Kadafın ana pazarı Körfez ülkeleridir : Birleşik Arap Emirlikleri, Suudi Arabistan, Katar, Kuveyt, Umman ve Bahreyn. Ayrıca Ürdün'e de ihracat yapıyorlar ve Çin'de faaliyet göstermek için sağlık onayı almış durumdalar, ancak bu pazar henüz değerlendirilmedi. En büyük alıcı ise yılda yaklaşık 2 milyon ton yonca ithal eden Suudi Arabistan.
"Ot üretemiyorlar. Bu yüzden çok agresif gıda güvenliği politikaları var. Her şeyi satın alıyorlar: yem, hayvan yemi, süt tozu. Çölde kendi süt çiftliklerine sahip olmayı tercih ediyorlar ama hammaddelerini bizimki gibi istikrarlı ülkelerden temin ediyorlar ," diyor Abboud.
Ona göre lojistik operasyonları karmaşık. Konteynerler Rosario veya Buenos Aires'ten Jebel Ali (Dubai) veya Damman (Suudi Arabistan) gibi limanlara gidiyor. Alıcılar kargoyu oradan sahalarına dağıtıyor. Mallar 45 ila 60 gün arasında seyahat ediyor, bu nedenle koordinasyon kritik önem taşıyor.
Mega yonca balyaları
"Sadece satış yapmakla ilgili değil. Bulunabilirliği, izlenebilirliği, izlemeyi ve tutarlı kaliteyi garanti etmelisiniz . Aksi takdirde güven kaybedersiniz ve bunu yeniden inşa etmek yıllar alır," diyor.
Supreme kalitesi için varış noktasında belirlenen fiyatlar ton başına 350 ABD dolarını aşabiliyor. Ancak, navlun, konteyner, liman hizmetleri ve döviz kuru istikrarsızlığının marjları düşürdüğünü belirtti.
" Lojistik maliyetleri çok yüksek . Ayrıca, konteyner sıkıntısı veya Kızıldeniz'deki gibi jeopolitik sorunlar varsa, her şey karmaşıklaşıyor. Bu yüzden üst düzey uluslararası lojistik operatörleriyle çalışıyoruz," diye açıklıyor.

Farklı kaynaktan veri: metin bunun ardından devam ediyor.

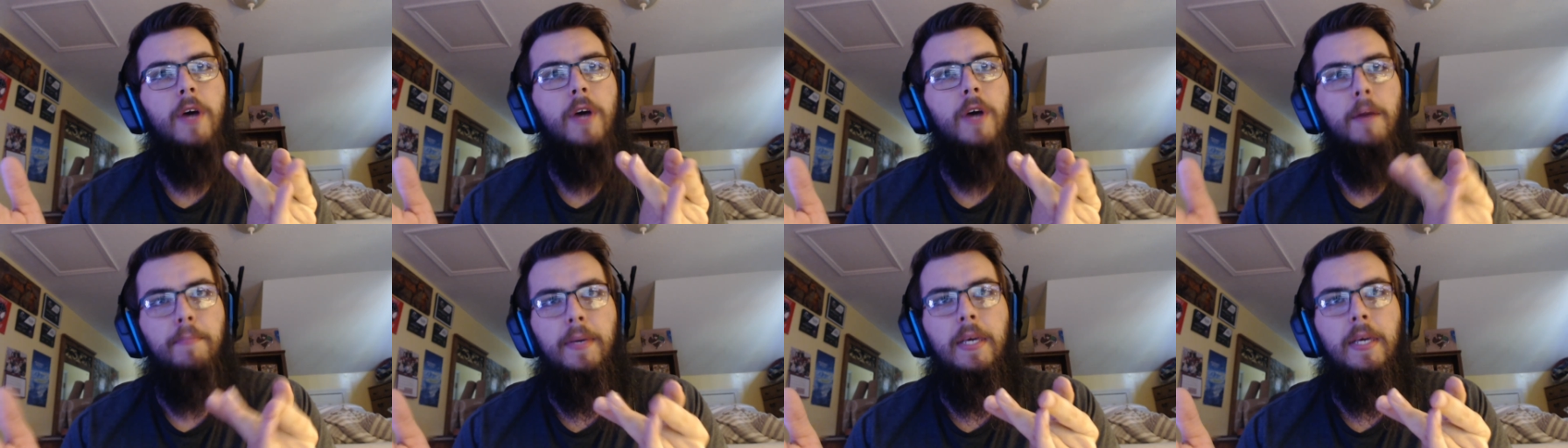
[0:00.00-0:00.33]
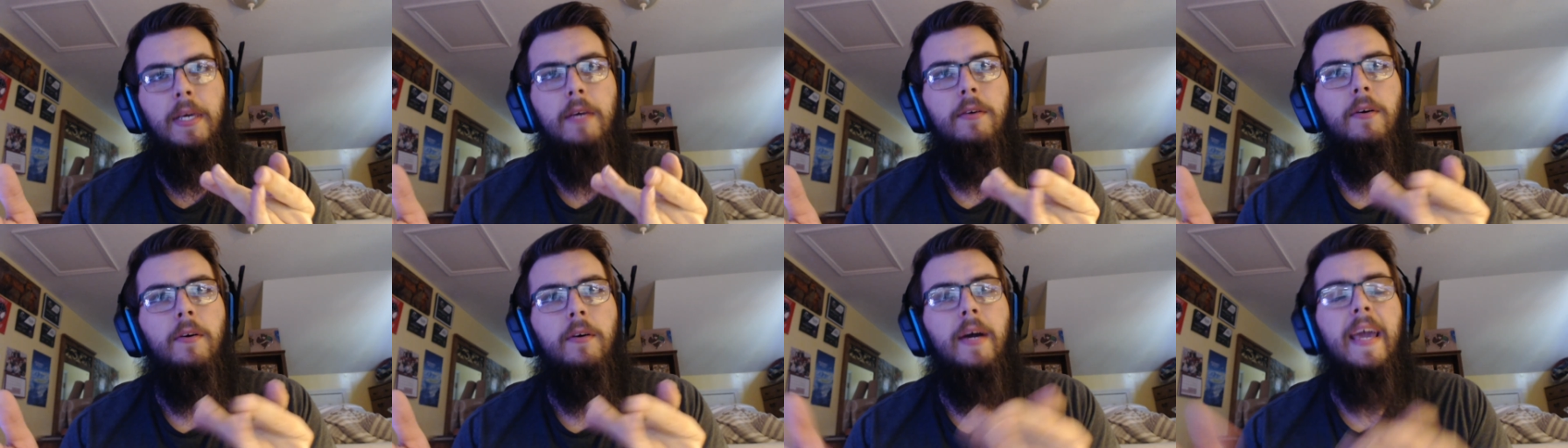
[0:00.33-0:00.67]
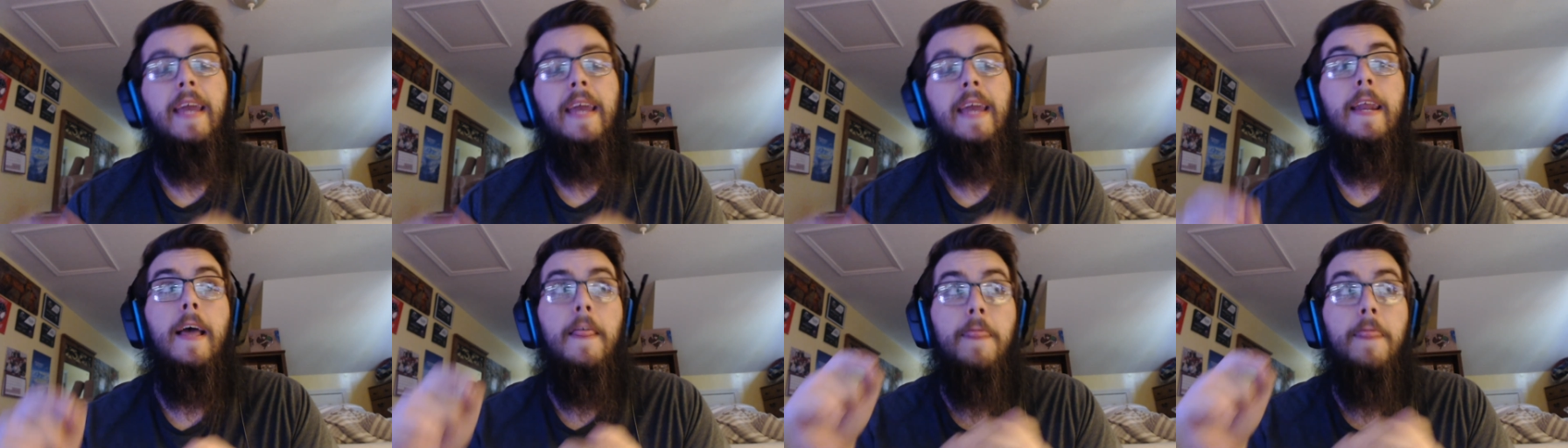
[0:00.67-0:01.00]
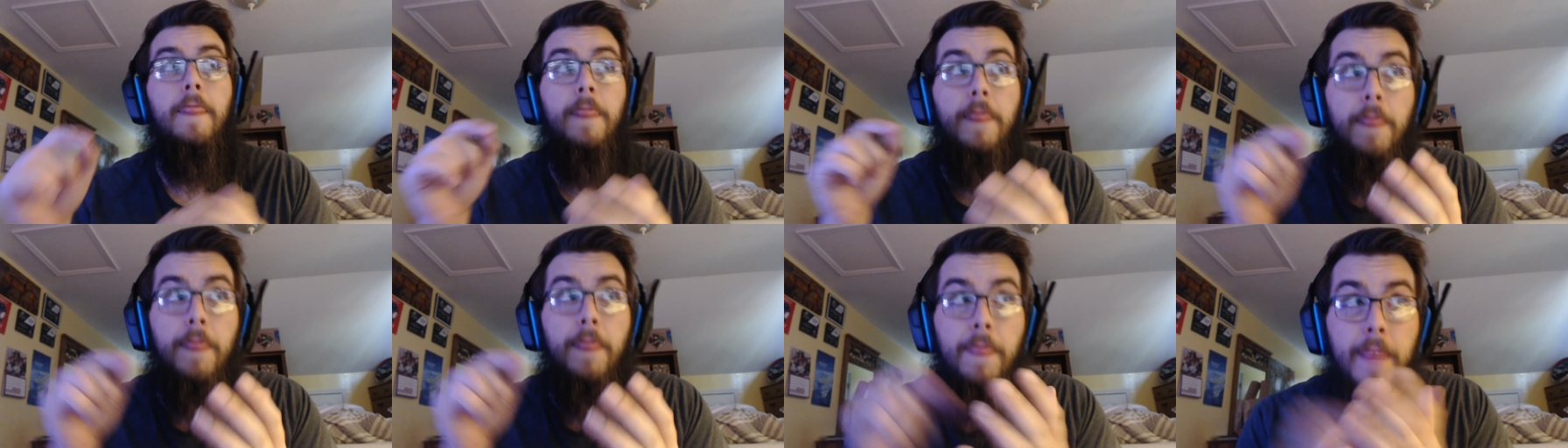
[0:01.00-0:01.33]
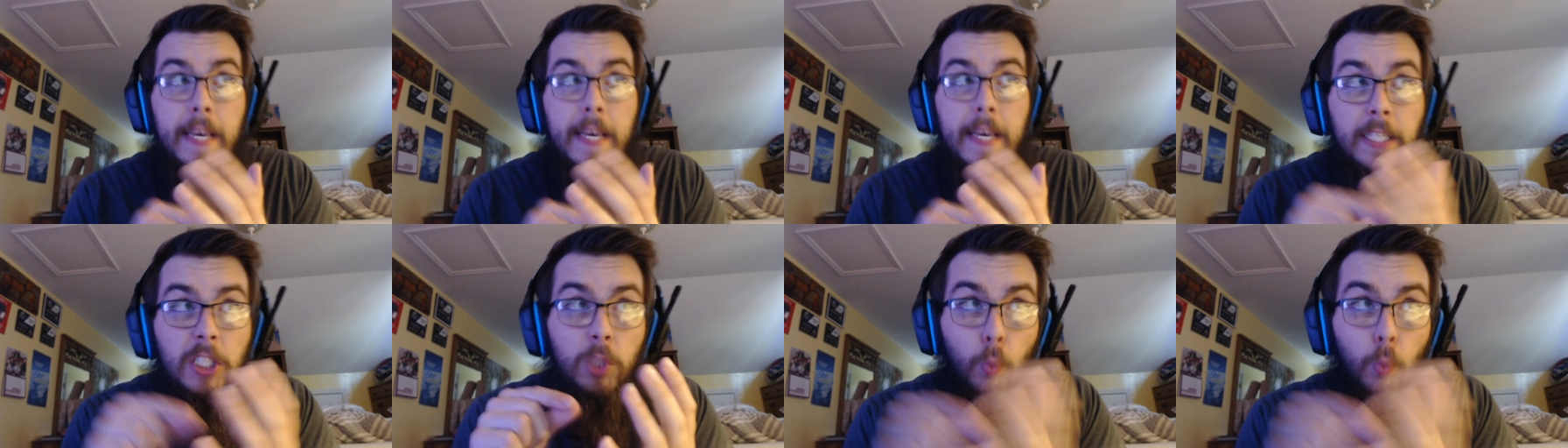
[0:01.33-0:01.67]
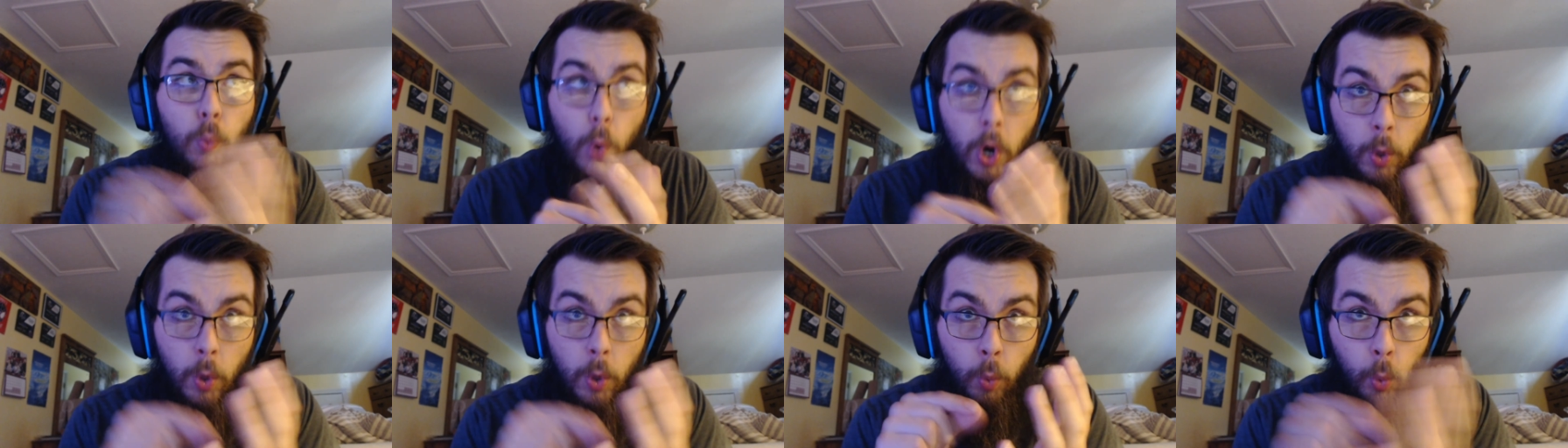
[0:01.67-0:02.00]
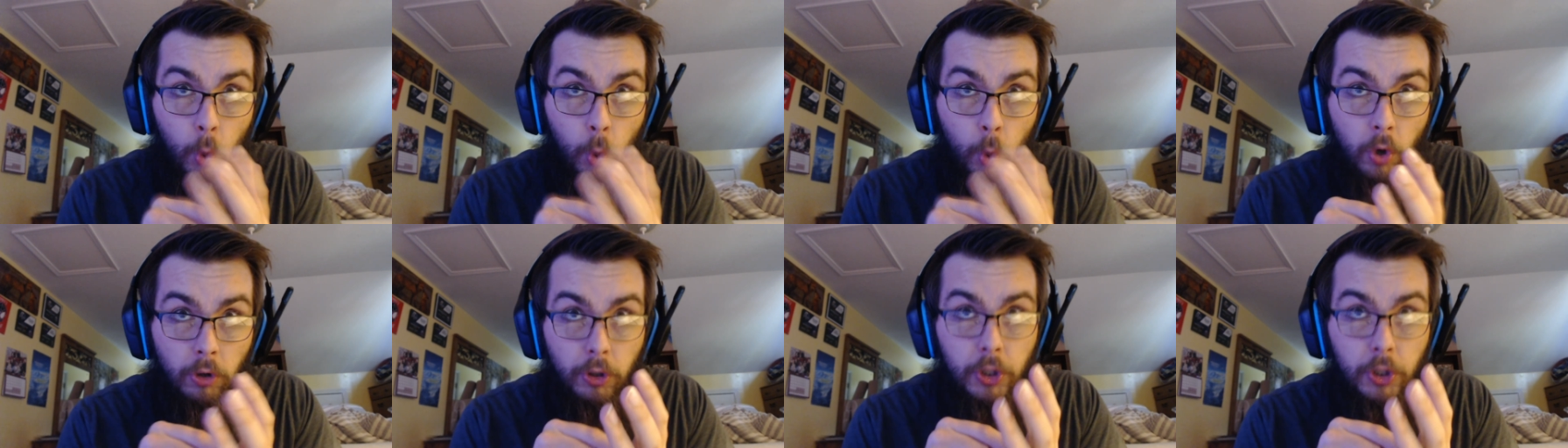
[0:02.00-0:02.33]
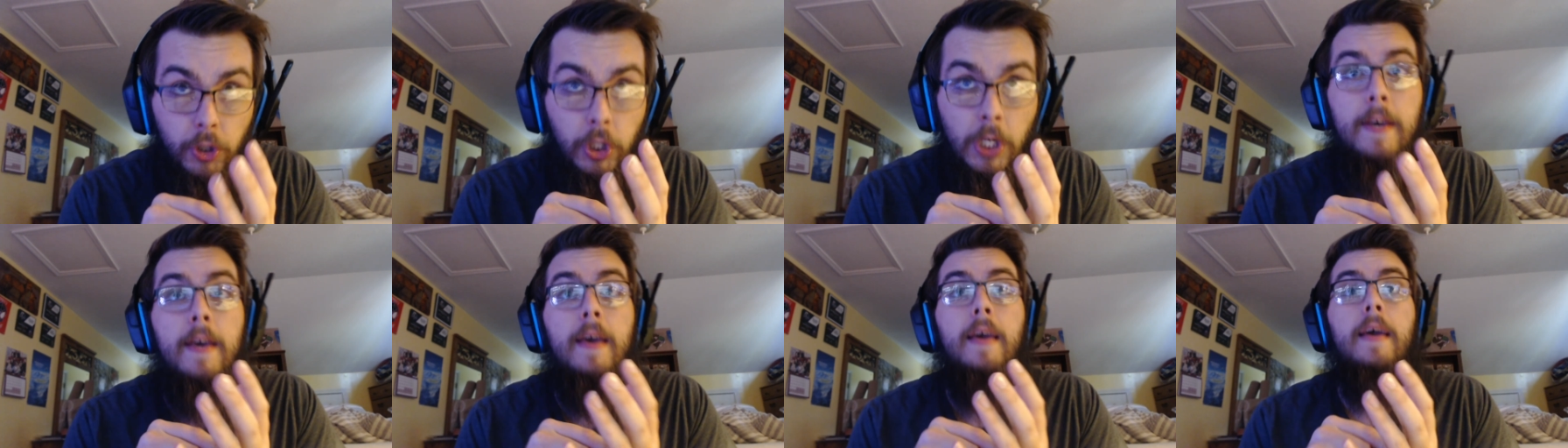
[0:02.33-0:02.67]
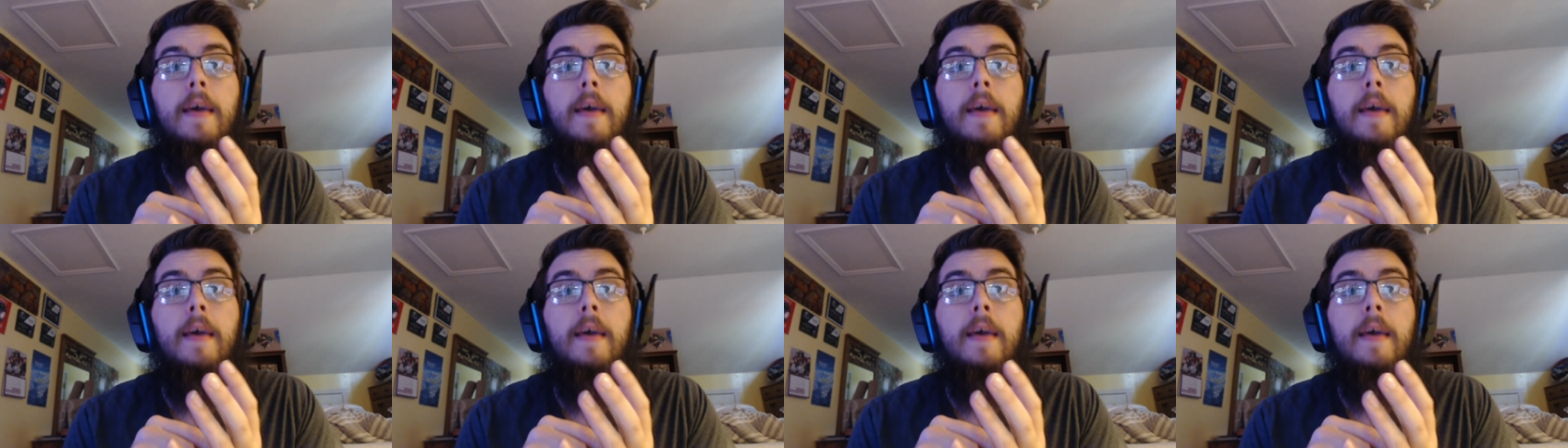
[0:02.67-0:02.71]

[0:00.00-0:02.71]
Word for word: appeal and this one worked.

Son aylarda uluslararası arena bir kez daha risk belirtileri gösterdi . İran ve İsrail arasındaki gerginlikler, Hürmüz Boğazı'nın kapatılması veya Süveyş Kanalı'ndan geçişlerin aksaması gibi endişeleri artırdı. Her iki rota da Arjantin'in Orta Doğu ile dış ticareti için hayati önem taşıyor.
Mega yonca balyaları
"Hürmüz sınırı kesilirse başımız dertte. Sadece biz değiliz: Dünya petrolünün %30'u oradan geçiyor. Ama bu olursa, yonca ihracatı tamamen durur. Bunlar yakından takip etmemiz gereken riskler," diye itiraf ediyor Abboud.
Yerel düzeyde iklim de bir rol oynuyor. Son sezonlar kuraklıktan ciddi şekilde etkilendi ve bu da yem hacmini ve kalitesini düşürdü. Bu yıl, sonbahardaki yağışların artmasıyla birlikte güçlü bir toparlanma bekleniyor. Cadaf, Ekim ayında başlayacak olan gelecek sezon için şimdiden birkaç bin tonluk alım taahhüdünde bulundu.
"Üretici bunun bir fırsat olduğunu biliyor . Yonca sadece bir ekim rotasyonu değil, aynı zamanda bir gelir kaynağı . Ancak erken hasat hedeflenerek, saman korunarak ve topraktan kaçınılarak iyi yapılması gerekiyor. Yem ihracatı, iç tüketim için üretmekle aynı şey değil," diye vurguluyor.